Saved data entries
------------------------------------------------
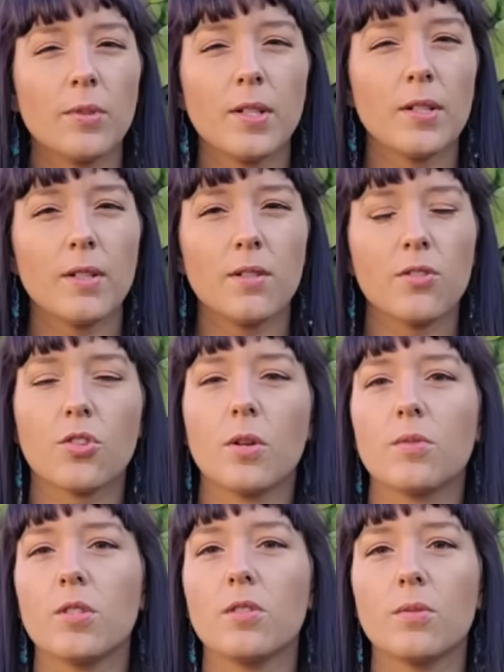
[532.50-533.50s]
I will link in the
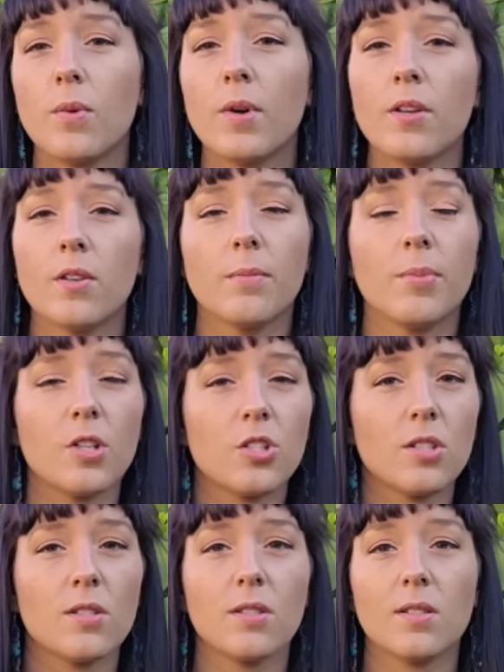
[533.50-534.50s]
description to where you can
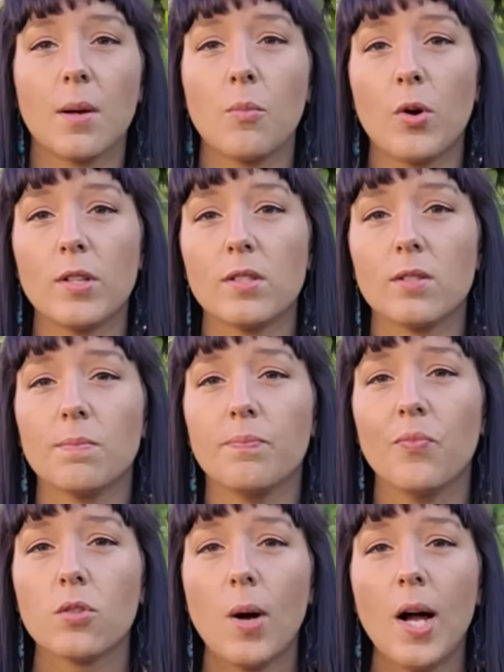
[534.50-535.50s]
purchase the same ones.
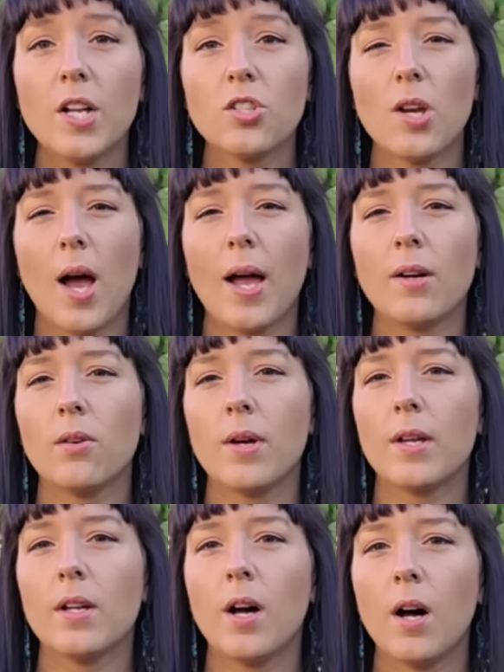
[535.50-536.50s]
For squash, I grow
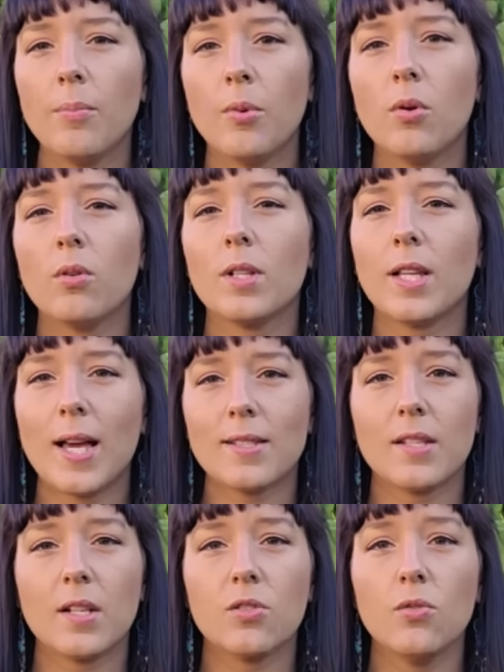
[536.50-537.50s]
a couple
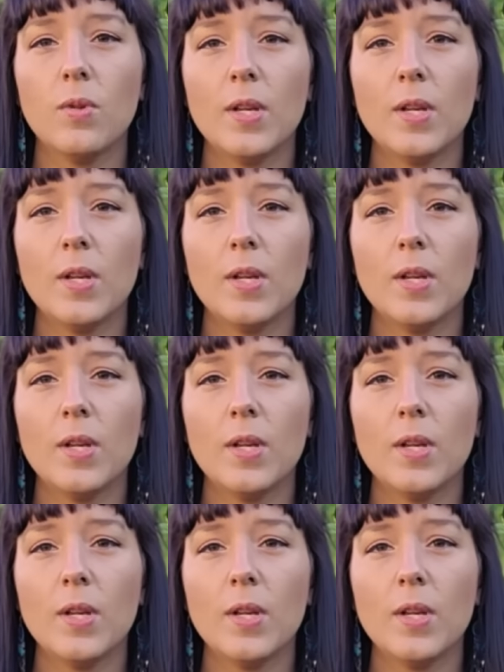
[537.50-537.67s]
classic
------------------------------------------------
> _Task details_: Without any of the pictures, repeat the entries above word for word.

> _Answer_:
[532.50-533.50s]
I will link in the
[533.50-534.50s]
description to where you can
[534.50-535.50s]
purchase the same ones.
[535.50-536.50s]
For squash, I grow
[536.50-537.50s]
a couple
[537.50-537.67s]
classic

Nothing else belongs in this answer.